What to do
Write down exactly what lies from the line containing "[21.20-22.10s]" to the end of the records, inclusive, and omit the pictures.

Records provided
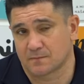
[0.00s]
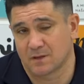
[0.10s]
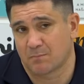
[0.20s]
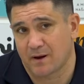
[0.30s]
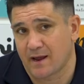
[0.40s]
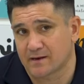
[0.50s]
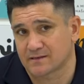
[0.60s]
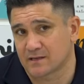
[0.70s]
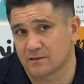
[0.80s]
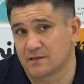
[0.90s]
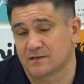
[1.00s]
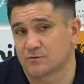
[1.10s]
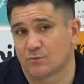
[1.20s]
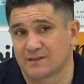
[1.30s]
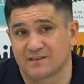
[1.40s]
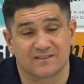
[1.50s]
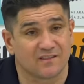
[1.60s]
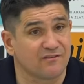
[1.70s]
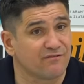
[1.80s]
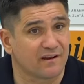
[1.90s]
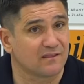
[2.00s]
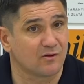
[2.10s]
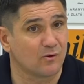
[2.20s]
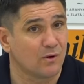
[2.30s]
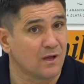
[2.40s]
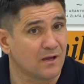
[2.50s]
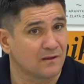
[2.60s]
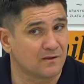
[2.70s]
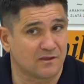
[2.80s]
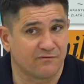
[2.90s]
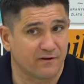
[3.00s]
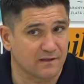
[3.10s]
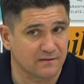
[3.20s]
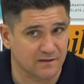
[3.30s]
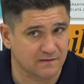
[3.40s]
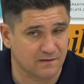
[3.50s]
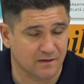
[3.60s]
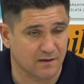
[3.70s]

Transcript: players, and this is what is the difference, no? The difference is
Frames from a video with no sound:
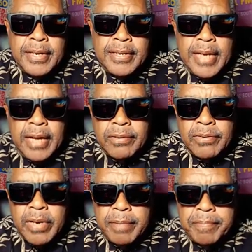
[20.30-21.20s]
Donald
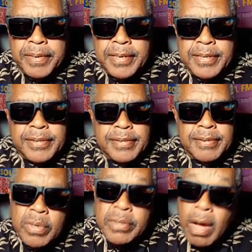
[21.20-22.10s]
Trump
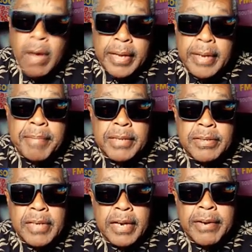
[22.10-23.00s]
is talking
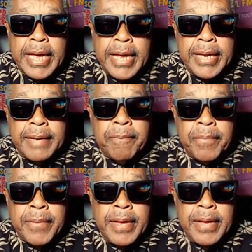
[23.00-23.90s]
about segregating
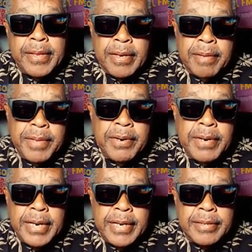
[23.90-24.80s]
the
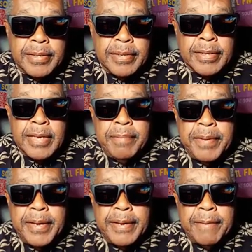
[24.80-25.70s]
communities and
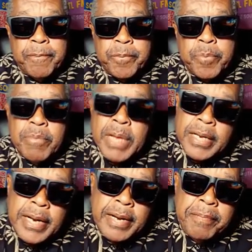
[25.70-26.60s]
keeping
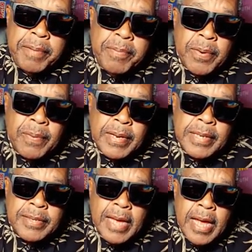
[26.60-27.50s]
melanated people on
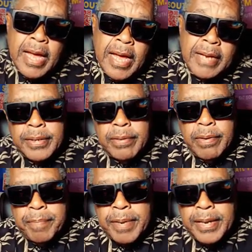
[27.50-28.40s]
one side,
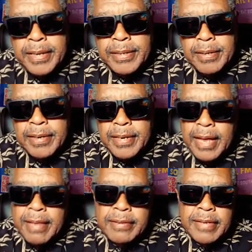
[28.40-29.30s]
Europeans on
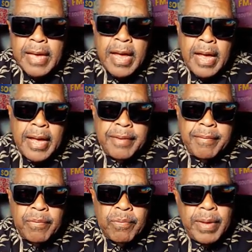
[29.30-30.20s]
another side.
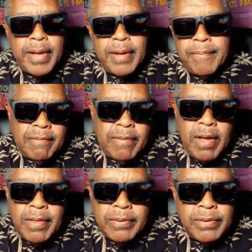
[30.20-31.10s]
Well, for
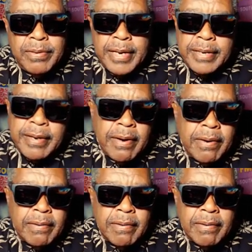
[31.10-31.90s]
all those who didn't know,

Result for this task
[21.20-22.10s]
Trump
[22.10-23.00s]
is talking
[23.00-23.90s]
about segregating
[23.90-24.80s]
the
[24.80-25.70s]
communities and
[25.70-26.60s]
keeping
[26.60-27.50s]
melanated people on
[27.50-28.40s]
one side,
[28.40-29.30s]
Europeans on
[29.30-30.20s]
another side.
[30.20-31.10s]
Well, for
[31.10-31.90s]
all those who didn't know,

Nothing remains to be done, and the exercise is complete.